Transcribe each of the records below exactly, excluding all pictures.

[Opening Records shown section]

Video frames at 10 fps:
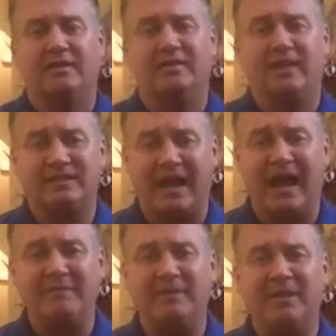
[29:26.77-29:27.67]
The
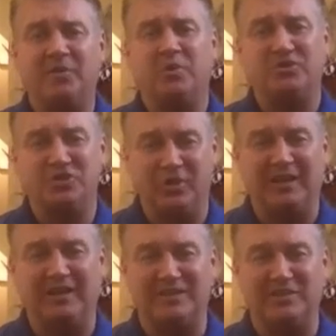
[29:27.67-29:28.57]
timing in which you
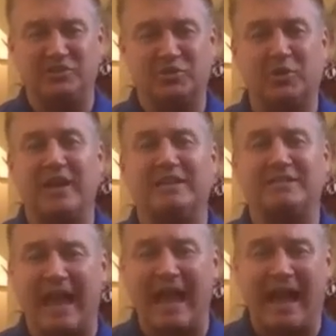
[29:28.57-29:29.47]
get in this tree
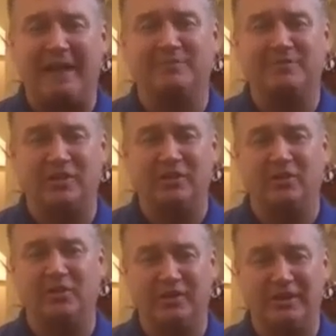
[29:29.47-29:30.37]
is
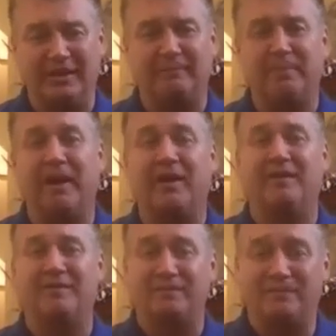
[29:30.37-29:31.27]
absolutely
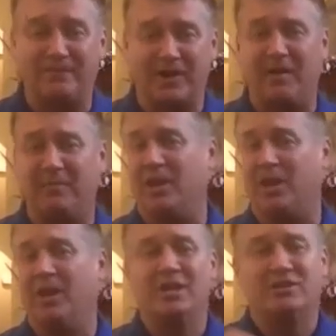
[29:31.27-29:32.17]
imperative and
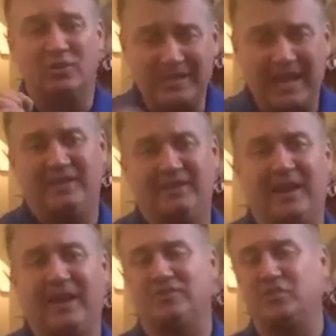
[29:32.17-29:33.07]
phenomenal. So take
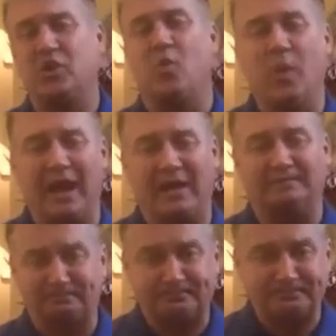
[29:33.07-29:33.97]
advantage of it. Don't wait.
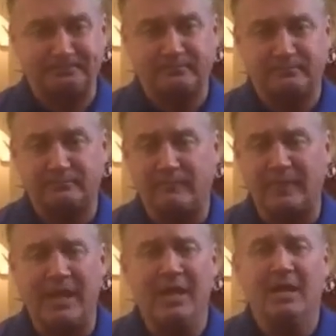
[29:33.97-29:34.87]

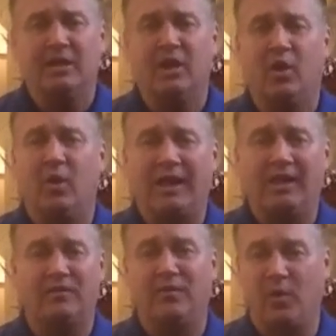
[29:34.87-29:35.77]
You know, I
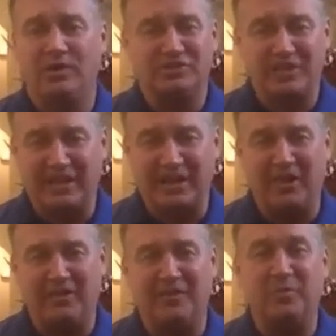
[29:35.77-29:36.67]
look forward to seeing
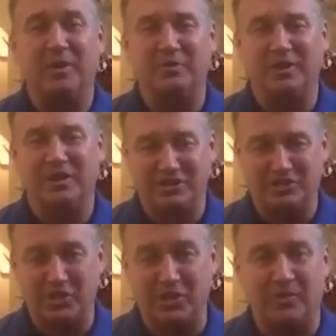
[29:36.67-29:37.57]
all of you really, really
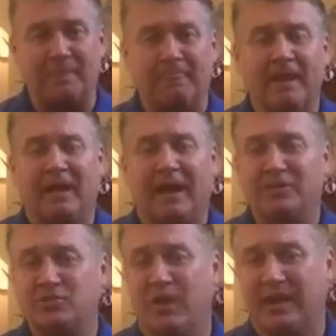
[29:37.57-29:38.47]
soon. I
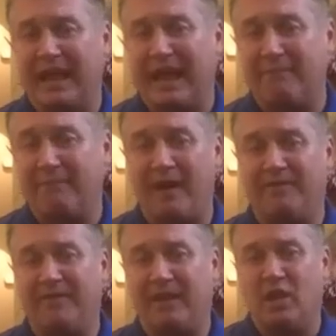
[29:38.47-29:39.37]
just want to cap
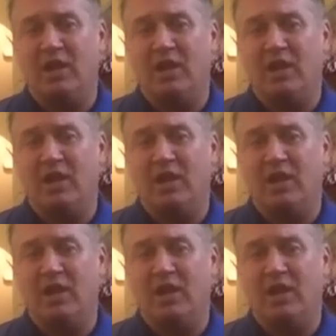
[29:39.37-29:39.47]
off that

[Closing Records shown section]

■ Solution for this task:
Video frames at 10 fps:
[29:26.77-29:27.67]
The
[29:27.67-29:28.57]
timing in which you
[29:28.57-29:29.47]
get in this tree
[29:29.47-29:30.37]
is
[29:30.37-29:31.27]
absolutely
[29:31.27-29:32.17]
imperative and
[29:32.17-29:33.07]
phenomenal. So take
[29:33.07-29:33.97]
advantage of it. Don't wait.
[29:33.97-29:34.87]

[29:34.87-29:35.77]
You know, I
[29:35.77-29:36.67]
look forward to seeing
[29:36.67-29:37.57]
all of you really, really
[29:37.57-29:38.47]
soon. I
[29:38.47-29:39.37]
just want to cap
[29:39.37-29:39.47]
off that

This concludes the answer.